This Sunday in churches all over the world people will celebrate the Day of Pentecost, the birthday of the church. A lot of people know that fact, but it’s worthwhile pointing out something that happened on that day that reversed something that happened thousands of years before.
Genesis 11 tells a story of separation from God, and separation from each other. We know it as the story of the Tower of Babel.
All people on the earth had one language and the same words. When they traveled east, they found a valley in the land of Shinar and settled there. They said to each other, “Come, let’s make bricks and bake them hard.” They used bricks for stones and asphalt for mortar. They said, “Come, let’s build for ourselves a city and a tower with its top in the sky, and let’s make a name for ourselves so that we won’t be dispersed over all the earth.”
Then the Lord came down to see the city and the tower that the humans built. And the Lord said, “There is now one people and they all have one language. This is what they have begun to do, and now all that they plan to do will be possible for them. Come, let’s go down and mix up their language there so they won’t understand each other’s language.” Then the Lord dispersed them from there over all of the earth, and they stopped building the city. Therefore, it is named Babel, because there the Lord mixed up the language of all the earth; and from there the Lord dispersed them over all the earth. (Genesis 11:1-9, CEB)
Lots of things actually go on in that short passage. For context, remember that God had commissioned humans to spread out across the world, but they did not do that. Thus they defied God and sought to live without him.
“Babel” means confusion. The Scripture tells us it is called that because the Lord mixed up the language of all the earth. But before their language was confused, the people were confused—they thought they could live without God.

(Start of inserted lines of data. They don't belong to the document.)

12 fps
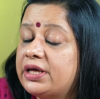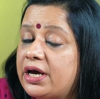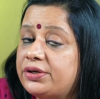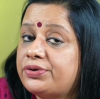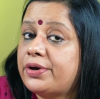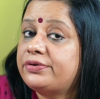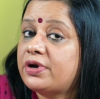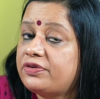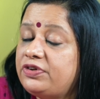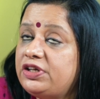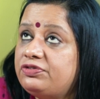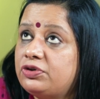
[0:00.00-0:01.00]
that
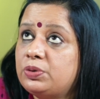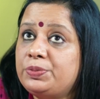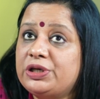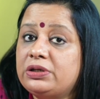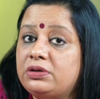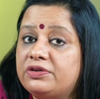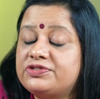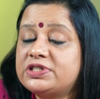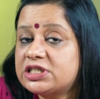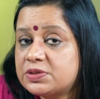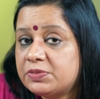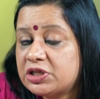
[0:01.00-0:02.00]
roughly for a period of
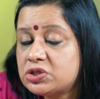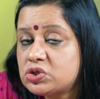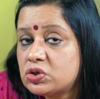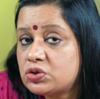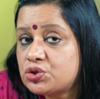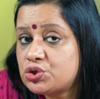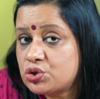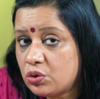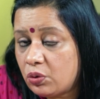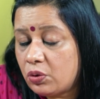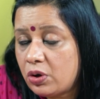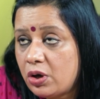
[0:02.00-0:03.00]
six months or so,
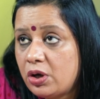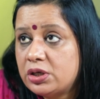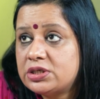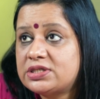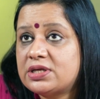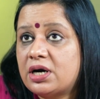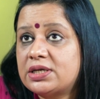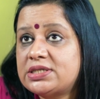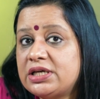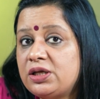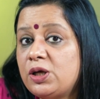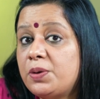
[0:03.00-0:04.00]

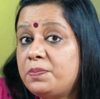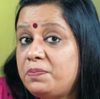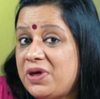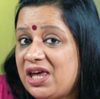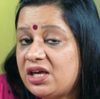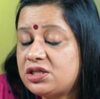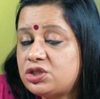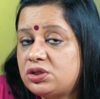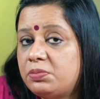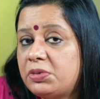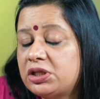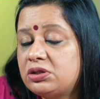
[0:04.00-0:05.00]
starting May to
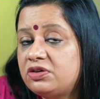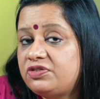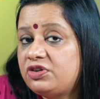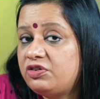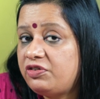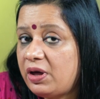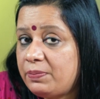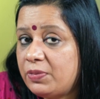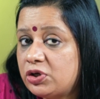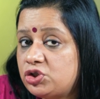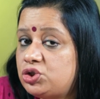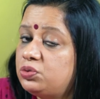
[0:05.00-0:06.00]
the month of
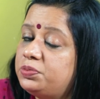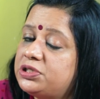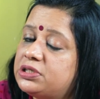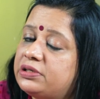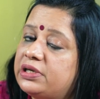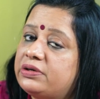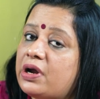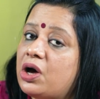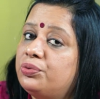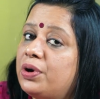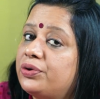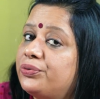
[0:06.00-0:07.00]
November, Jupiter and Rahu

So they could no longer understand each other.
Perhaps you find yourself technically speaking the same language as someone else, and yet not understanding them. They don’t understand you, either. Humans naturally desire connection, and yet we inevitably struggle with it.
That’s why the empowerment of the Holy Spirit on the Day of Pentecost included the miraculous detail that the crowd understood in their own languages. In other words, the Holy Spirit enabled a message of connection rather than division; of clarity rather than confusion.
Pentecost reversed Babel. The language of salvation is simple and clear.
It’s a different question, though: are we listening?